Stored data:
- Opening Delimiter -
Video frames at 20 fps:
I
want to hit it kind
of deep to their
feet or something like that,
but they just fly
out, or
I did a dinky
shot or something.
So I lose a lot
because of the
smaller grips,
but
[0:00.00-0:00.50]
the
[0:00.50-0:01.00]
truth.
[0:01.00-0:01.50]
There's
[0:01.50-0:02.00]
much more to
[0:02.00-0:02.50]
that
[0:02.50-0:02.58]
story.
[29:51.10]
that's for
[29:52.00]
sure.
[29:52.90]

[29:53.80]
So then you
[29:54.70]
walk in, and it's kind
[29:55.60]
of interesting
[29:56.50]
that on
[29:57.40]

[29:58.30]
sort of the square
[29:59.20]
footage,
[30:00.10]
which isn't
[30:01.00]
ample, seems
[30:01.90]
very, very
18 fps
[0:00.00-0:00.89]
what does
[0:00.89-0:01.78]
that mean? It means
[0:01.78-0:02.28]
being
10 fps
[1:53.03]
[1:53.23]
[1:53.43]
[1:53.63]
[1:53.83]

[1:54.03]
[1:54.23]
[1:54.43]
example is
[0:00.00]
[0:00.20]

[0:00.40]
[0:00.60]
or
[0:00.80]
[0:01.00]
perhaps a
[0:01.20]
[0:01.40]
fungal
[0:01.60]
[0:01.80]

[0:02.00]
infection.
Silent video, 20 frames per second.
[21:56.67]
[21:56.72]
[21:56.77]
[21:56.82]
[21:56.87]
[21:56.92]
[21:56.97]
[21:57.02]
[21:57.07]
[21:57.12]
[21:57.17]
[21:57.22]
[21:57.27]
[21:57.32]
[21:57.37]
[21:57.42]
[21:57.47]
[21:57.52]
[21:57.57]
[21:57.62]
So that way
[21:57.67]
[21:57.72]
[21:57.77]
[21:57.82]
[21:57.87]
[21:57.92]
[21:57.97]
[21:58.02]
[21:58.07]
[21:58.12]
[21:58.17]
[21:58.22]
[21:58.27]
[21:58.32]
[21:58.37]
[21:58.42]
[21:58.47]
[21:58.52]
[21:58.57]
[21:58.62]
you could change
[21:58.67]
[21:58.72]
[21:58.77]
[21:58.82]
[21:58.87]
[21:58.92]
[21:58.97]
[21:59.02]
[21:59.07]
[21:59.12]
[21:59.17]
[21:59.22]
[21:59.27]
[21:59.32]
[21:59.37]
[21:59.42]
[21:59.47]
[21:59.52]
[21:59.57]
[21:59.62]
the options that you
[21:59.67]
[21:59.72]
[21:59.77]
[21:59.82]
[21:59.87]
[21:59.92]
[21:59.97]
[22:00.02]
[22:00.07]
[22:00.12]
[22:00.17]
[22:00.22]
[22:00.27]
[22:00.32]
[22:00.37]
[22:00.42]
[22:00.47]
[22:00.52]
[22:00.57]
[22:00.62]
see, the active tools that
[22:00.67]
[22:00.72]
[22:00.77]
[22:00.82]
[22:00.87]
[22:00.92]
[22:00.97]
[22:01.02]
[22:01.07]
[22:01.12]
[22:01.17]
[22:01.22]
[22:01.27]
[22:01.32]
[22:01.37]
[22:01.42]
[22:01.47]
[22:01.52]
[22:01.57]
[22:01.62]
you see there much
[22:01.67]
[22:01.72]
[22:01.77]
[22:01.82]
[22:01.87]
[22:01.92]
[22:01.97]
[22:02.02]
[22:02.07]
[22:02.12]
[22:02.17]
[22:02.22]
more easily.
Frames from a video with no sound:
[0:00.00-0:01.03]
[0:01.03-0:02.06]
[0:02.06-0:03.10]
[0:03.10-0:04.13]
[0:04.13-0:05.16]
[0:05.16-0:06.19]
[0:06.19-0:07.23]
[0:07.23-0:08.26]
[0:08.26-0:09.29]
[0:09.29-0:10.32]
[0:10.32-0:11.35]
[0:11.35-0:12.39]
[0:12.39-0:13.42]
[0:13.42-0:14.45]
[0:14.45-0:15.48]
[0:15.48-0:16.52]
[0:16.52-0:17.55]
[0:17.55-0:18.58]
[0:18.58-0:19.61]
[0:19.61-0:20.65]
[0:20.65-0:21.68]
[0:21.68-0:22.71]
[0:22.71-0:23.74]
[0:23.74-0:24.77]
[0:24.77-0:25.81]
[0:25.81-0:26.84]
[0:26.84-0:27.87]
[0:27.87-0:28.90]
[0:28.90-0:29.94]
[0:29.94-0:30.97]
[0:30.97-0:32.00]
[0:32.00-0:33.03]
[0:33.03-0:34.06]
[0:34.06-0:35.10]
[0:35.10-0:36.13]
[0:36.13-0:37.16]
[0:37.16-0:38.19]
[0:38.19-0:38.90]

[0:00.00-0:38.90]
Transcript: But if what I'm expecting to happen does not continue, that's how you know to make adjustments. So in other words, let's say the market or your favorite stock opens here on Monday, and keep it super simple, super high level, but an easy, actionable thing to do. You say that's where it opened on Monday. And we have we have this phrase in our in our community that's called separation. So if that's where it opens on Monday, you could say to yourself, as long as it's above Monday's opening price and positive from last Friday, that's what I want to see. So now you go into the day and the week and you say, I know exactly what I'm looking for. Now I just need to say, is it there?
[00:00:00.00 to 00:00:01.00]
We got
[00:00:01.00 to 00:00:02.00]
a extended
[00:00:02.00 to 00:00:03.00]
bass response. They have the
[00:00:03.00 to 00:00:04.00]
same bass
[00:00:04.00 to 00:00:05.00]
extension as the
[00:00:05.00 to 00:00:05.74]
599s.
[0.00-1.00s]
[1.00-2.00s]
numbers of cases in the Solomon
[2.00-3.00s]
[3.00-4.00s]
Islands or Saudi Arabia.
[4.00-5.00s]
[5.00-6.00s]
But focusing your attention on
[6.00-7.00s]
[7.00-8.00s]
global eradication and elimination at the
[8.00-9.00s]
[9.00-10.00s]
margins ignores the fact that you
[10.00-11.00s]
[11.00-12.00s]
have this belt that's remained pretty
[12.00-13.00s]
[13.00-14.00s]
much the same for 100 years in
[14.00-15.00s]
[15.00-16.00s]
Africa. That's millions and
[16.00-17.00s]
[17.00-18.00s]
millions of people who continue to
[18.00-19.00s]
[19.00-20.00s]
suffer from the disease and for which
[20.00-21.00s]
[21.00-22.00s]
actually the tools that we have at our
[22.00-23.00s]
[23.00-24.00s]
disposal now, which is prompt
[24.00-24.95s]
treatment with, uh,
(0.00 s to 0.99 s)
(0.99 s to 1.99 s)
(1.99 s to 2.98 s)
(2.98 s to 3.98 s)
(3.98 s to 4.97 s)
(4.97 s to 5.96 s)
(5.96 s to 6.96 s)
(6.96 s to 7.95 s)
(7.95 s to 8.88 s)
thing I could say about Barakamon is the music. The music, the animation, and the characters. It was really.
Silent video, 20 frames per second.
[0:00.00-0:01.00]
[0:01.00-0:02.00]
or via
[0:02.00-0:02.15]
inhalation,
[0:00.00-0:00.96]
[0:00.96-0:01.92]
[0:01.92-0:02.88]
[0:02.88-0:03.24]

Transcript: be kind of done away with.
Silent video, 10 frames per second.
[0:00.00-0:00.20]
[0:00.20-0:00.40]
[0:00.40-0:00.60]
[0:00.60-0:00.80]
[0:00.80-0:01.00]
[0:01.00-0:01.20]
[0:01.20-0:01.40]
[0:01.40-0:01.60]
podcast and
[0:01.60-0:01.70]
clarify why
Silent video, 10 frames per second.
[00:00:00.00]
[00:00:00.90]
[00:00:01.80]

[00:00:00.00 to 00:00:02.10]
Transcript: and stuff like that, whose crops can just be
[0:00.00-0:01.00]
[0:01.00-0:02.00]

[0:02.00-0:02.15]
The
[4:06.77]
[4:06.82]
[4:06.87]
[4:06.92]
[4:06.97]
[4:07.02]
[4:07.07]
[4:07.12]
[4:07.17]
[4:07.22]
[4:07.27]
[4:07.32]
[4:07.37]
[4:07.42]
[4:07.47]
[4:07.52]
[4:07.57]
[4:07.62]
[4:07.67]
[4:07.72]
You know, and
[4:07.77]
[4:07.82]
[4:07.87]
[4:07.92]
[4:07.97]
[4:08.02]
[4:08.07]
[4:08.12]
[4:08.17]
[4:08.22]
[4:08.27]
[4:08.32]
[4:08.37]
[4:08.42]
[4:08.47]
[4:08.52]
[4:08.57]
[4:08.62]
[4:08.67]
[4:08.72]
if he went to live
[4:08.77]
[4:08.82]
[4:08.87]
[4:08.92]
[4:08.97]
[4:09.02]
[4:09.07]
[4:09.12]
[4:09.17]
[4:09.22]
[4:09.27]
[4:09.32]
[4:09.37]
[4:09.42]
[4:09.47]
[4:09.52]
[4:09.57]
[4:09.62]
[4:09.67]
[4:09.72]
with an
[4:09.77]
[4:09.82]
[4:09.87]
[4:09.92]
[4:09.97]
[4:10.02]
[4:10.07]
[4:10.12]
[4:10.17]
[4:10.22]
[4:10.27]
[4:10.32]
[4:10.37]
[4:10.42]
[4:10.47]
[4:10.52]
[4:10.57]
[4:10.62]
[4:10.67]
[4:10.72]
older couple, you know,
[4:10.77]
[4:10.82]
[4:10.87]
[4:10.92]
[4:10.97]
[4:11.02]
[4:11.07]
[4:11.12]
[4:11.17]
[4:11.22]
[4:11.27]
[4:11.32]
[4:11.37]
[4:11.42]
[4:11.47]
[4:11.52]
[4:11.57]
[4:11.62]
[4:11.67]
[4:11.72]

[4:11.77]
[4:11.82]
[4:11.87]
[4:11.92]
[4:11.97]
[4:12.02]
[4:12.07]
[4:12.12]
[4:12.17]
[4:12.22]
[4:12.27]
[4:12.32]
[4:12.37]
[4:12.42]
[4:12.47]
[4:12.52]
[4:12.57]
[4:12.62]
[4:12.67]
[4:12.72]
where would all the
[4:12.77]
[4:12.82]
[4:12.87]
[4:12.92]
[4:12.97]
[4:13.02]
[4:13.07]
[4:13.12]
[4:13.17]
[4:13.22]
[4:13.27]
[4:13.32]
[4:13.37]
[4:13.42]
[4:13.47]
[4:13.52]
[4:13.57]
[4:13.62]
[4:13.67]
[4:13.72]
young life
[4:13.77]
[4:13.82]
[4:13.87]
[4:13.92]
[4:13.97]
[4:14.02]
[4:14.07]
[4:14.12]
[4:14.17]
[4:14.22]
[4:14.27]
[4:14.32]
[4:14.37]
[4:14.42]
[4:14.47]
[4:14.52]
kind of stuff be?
- Closing Delimiter -
TASK DIRECTIONS:
The required output is every line above from the one with "Frames from a" down to the one with "[0:23.74-0:24.77]", restated word for word, ends included.

SOLVED EXERCISE:
Frames from a video with no sound:
[0:00.00-0:01.03]
[0:01.03-0:02.06]
[0:02.06-0:03.10]
[0:03.10-0:04.13]
[0:04.13-0:05.16]
[0:05.16-0:06.19]
[0:06.19-0:07.23]
[0:07.23-0:08.26]
[0:08.26-0:09.29]
[0:09.29-0:10.32]
[0:10.32-0:11.35]
[0:11.35-0:12.39]
[0:12.39-0:13.42]
[0:13.42-0:14.45]
[0:14.45-0:15.48]
[0:15.48-0:16.52]
[0:16.52-0:17.55]
[0:17.55-0:18.58]
[0:18.58-0:19.61]
[0:19.61-0:20.65]
[0:20.65-0:21.68]
[0:21.68-0:22.71]
[0:22.71-0:23.74]
[0:23.74-0:24.77]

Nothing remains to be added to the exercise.